= International C-Class Catamaran Championship =

The International C-Class Catamaran Championship, (ICCCC or I4C), is a match racing sailing competition featuring the highly innovative International C-Class Catamarans, predominantly with a wingsail rather than conventional sail plan.

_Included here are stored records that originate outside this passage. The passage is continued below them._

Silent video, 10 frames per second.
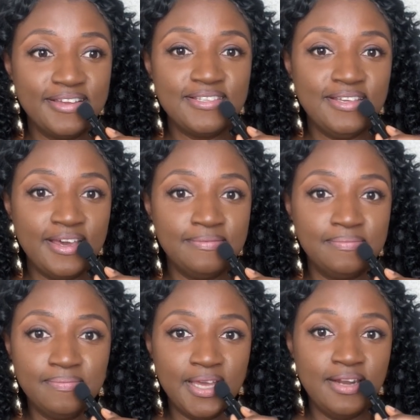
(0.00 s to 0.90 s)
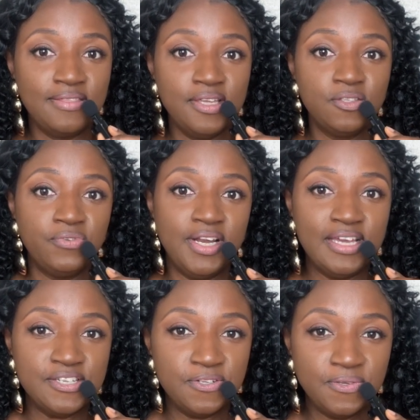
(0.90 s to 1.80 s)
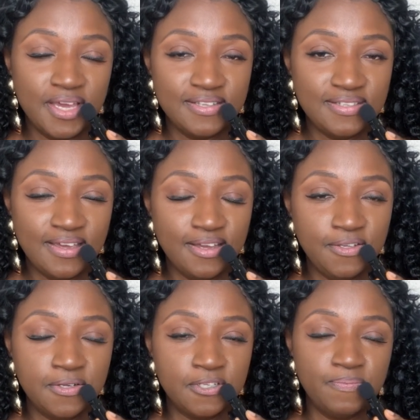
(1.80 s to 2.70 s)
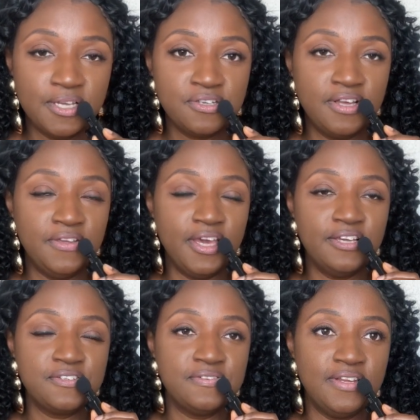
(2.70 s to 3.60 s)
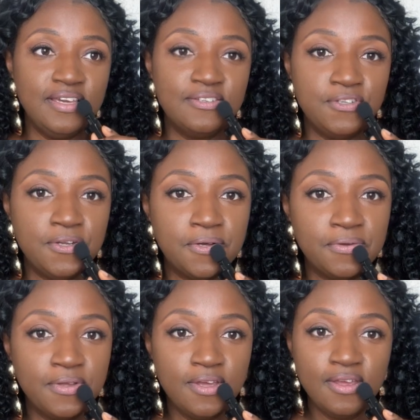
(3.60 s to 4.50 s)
SEN, anything related to SEN, special educational needs. I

It is the successor event to the International Catamaran Challenge Trophy, and like it, has always been colloquially known as the "little America's Cup", despite there being no actual connection to the America's Cup. This terminology has been contested as being trademark violation against America's Cup Properties Inc, but the name was common in use long before ACPI and its trademarks.

==Race results==

International C Class Catamaran Championships
| Year | Venue | Winner | Runner-up | Score |
|---|---|---|---|---|
| 2004 | Bristol | USA Cogito (USA–104) Steve Clark Duncan Maclane | USA Patient Lady VI (USA–96) Lars Guck Stan Schreyer | 4–0 |
| 2007 | Toronto | CAN Alpha (CAN–1) Fred Eaton Magnus Clarke | USA Cogito (USA–1) Steve Clark Duncan MacLean | 5–0 |
| 2010 | Newport | CAN Canaan (CAN–9) Fred Eaton Magnus Clarke | AUS Alpha (AUS–1) Glenn Ashby Jimmy Spithill | 3–1 |
| 2013 | Falmouth | FRA Groupama (FRA–1) Franck Cammas Louis Viat | SUI Hydros Lombard Odier (SUI–1) Billy Besson Jeremie Lagarrigue | 2–0 |
| 2015 | Geneva | FRA Groupama (FRA–007) Franck Cammas Louis Viat | SUI Axon racing (SUI–104) Benoît Marie Benoît Morelle | 2–0 |

The 2013 ICCCC was held in Falmouth, Cornwall, UK. The event hosts were Team Invictus and the organising club was Restronguet Sailing Club
, with shore facilities provided by Windsport International
It was estimated that there were 10 teams and up to 16 competing boats. Teams are expected from Challenge Italia (Roberto Gripi), Team Hydros C Class Sailing (Switzerland) , USA (Steve Clark, Aethon & Cogito), Canada (reigning champion, Fred Eaton), Team Invictus UK, Team Cascais (Portugal), Challenge France (France) and Groupama (France).

The 2015 ICCCC was held on Lake Geneva in Geneva, Switzerland September 12-21.